Selain itu, BPIP juga membuat animasi berupa video pendek, bedah musik kebangsaan, kulineran, untuk semakin membuat mendekatkan pemahaman nilai-nilai Pancasila kepada netizen. Dalam hal ini BPIB turut menggandeng lima unsur kekuatan (Pancamandal) agar lebih maksimal dalam menggaungkan pemahaman Pancasila.

"Mudah-mudahan dengan begitu, bisa memenuhi alam bawah sadar generasi muda kita, sehingga Indonesia menjadi lebih baik dan lebih maju daripada negara lain. Ini lah yang kita harapkan. Apalagi jelang Pemilu, jangan sampai menjadi ajang perselisihan antara beberapa kubu," imbuhnya.

Memasuki tahun politik yang rawan dengan adu argumentasi di media sosial, BPIP juga mulai memformulasikan kolaborasi penguatan Pancasila melalui media sosial untuk meminimalisir hal tersebut dan mencegah perpecahan kubu masyarakat.

"Makanya kami minta masukan ke beberapa pengamat, pakar komunikasi, kominfo, BNPT untuk membantu memformulasikan supaya bisa diterapkan di seluruh kehidupan bermasyarakat, berbangsa dan bernegara," tandasnya.

Deputi Bidang Hubungan Antar Lembaga, Sosialisasi, Komunikasi, dan Jaringan BPIP, Prakoso menegaskan Pancasila menjadi landasan negara untuk menjaga persatuan. Nilai-nilai yang terkandung di dalamnya sejatinya menjadi amanat bagi seluruh rakyat untuk menjaga dan merawat NKRI.

"Teritorinya sudah jelas, tapi isi prinsipnya sebagai pemersatu bangsa Indonesia berdasarkan nilai-nilai Pancasila itu ada di jiwa seluruh warga Indonesia.

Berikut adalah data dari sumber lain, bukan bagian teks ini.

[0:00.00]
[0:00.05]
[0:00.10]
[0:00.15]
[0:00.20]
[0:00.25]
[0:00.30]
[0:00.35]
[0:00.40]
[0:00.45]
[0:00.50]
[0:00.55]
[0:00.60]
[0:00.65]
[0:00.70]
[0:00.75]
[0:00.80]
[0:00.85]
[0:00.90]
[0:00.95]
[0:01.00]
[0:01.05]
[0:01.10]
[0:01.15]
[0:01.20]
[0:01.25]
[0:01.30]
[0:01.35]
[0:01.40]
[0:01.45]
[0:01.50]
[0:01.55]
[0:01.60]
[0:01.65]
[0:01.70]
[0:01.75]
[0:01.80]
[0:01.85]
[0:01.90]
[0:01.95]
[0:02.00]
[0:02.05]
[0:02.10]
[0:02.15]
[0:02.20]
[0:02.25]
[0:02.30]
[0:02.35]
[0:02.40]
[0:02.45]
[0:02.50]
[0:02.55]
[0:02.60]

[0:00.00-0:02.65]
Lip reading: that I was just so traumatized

Walaupun kita berbeda-beda tetapi tetap satu jua. Nilai-nilai ini yang harus kita dorong dan sadarkan ke masyarakat," tegasnya.

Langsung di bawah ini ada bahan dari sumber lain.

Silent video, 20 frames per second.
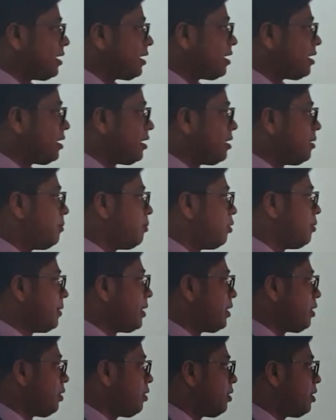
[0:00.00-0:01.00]

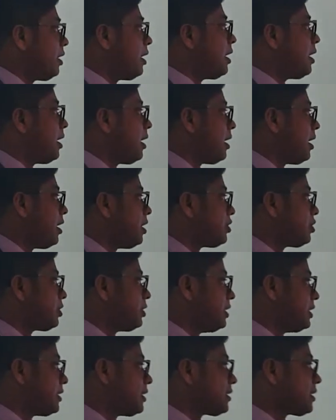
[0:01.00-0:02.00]
Moving on,
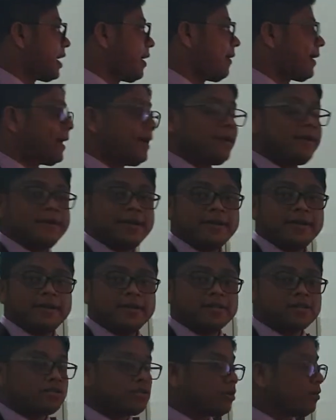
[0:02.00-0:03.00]
this is our content.
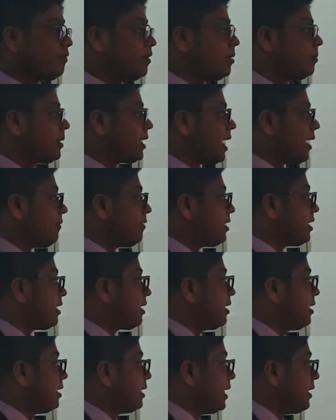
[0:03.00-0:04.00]
So we'll be having
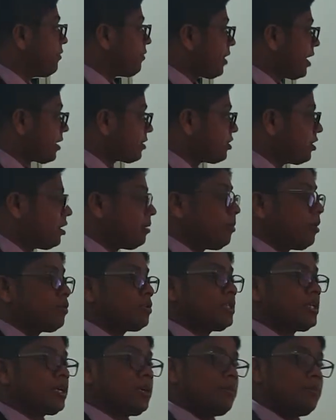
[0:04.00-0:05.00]
an introduction about
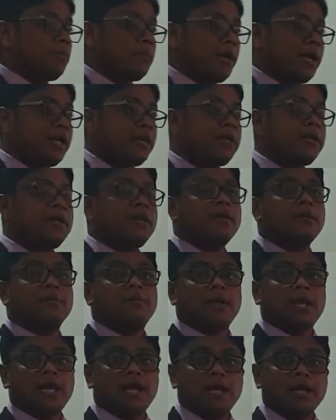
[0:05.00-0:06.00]
the company,
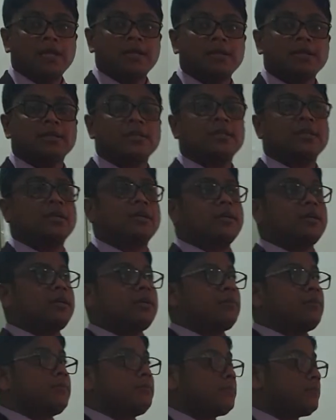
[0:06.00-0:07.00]
plant,
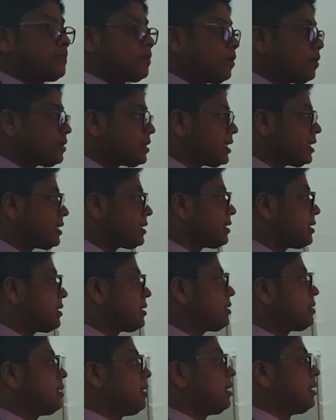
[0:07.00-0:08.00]

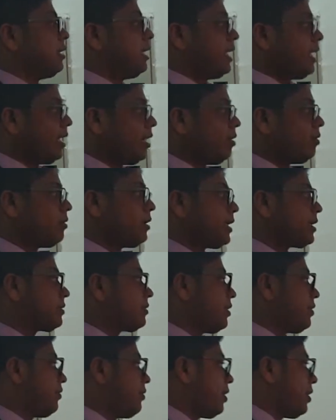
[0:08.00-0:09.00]
processes, layout,
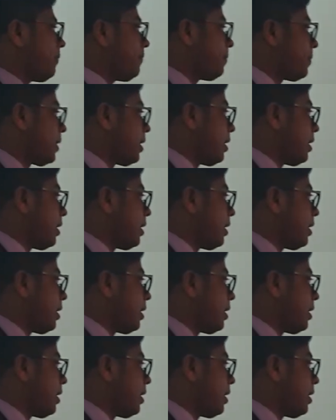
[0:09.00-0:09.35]
etc.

Sementara Kasubdit hubungan antar lembaga penegak hukum BNPT, Kombes Pol Slamet Riyadi mengapresiasi gagasan yang dicetuskan BPIP terkait pengawasan media sosial dalam rangka mengantisipasi ekspansi radikalisme dan terorisme.

"Tentunya ini menjadi concern dari BPIP Ä·e depannya supaya bisa memasukkan slogan-slogan atau batasan agar tidak terjadi propaganda ataupun narasi-narasi yang membangun perpecahan persatuan dan kesatuan NKRI," jelasnya.

"Sehingga kami sangat mendukung sekali apa yang menjadi inisiasi BPIP dalam rangka pengawasan media sosial, yang memang dalam kesempatan ini dan perkembangan ini, sangat begitu masif dan sangat digunakan di dalam ranah ranah perpecahan dan persatuan," pungkas Slamet.